Luis Tupatu, also known as Luis Tupatú, was a Pueblo leader of the northern pueblos during the period following the expulsion of the Spanish from New Mexico following the Pueblo revolt. He was from Picuris Pueblo and took over the leadership position from Po'pay.
Luis Tupatu was a member of the community of Pueblo Indians, but he had some relatives of Spanish origin who had come as settlers to New Mexico. This is the case of his uncle, Miguel Luján, who was among the Captains of soldiers that accompanied Vargas in 1692 and his wife belonged to a family formed by Tewa Indians, Criollos Spaniards, and mestizos. He negotiated with Diego de Vargas, governor of New Mexico at this time, to get that set up a plan to stop the fighting between Pecos Indians and Taos Indians. The business of peace for both peoples was a success because of the need to avoid further Amerindian attacks which were reflected in the serious Apache attacks against the Pueblos and clashes between the themselves tribes Pueblo.
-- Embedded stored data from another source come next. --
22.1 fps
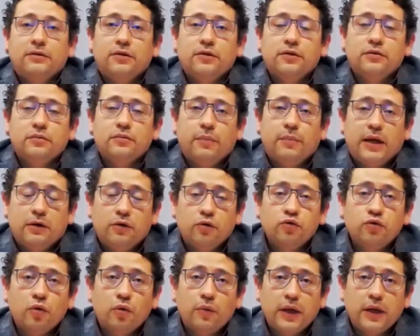in
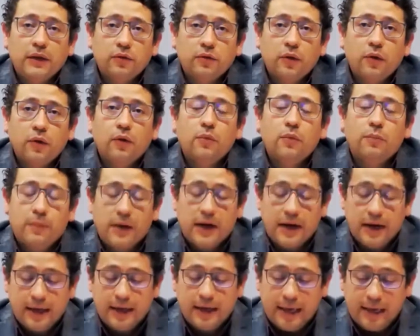the drug
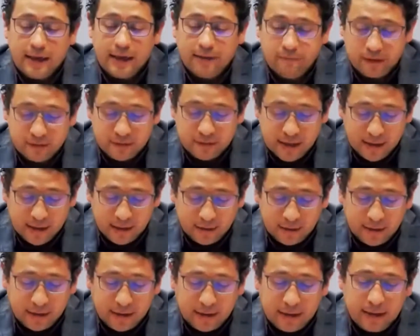transparency prices,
All this damaged the welfare of state residents. In addition, Tupatú was well regarded by Vargas and the Spanish government, already that he was represented an ally to preserve the peace in New Mexico. Also some of Vargas's soldiers and some settlers who fled to El Paso in 1680, were relatives of the Pueblo Indians. Later, in Santa Fe, Luis Tupatú was officially appointed governor of thirteen villages of Northern New Mexico. Thus, the month after his appointment, he earned a written title and a cane that symbolized his authority. In 1680, he led a rebellion of the Picuris Pueblo Indians, to whom also he ruled.
- Sando, Joe S. and Herman Agoyo, ‘’Po’pay: Leader of the First American Revolution’’ Clear Light Publishing, Santa Fe, New Mexico, 2005 p. 40-41
- New Mexico Office of the State Historian: Tupatu and Vargas. Posted by José Antonio Esquibel. Retrieved in December 31, 2011, 2:34 pm.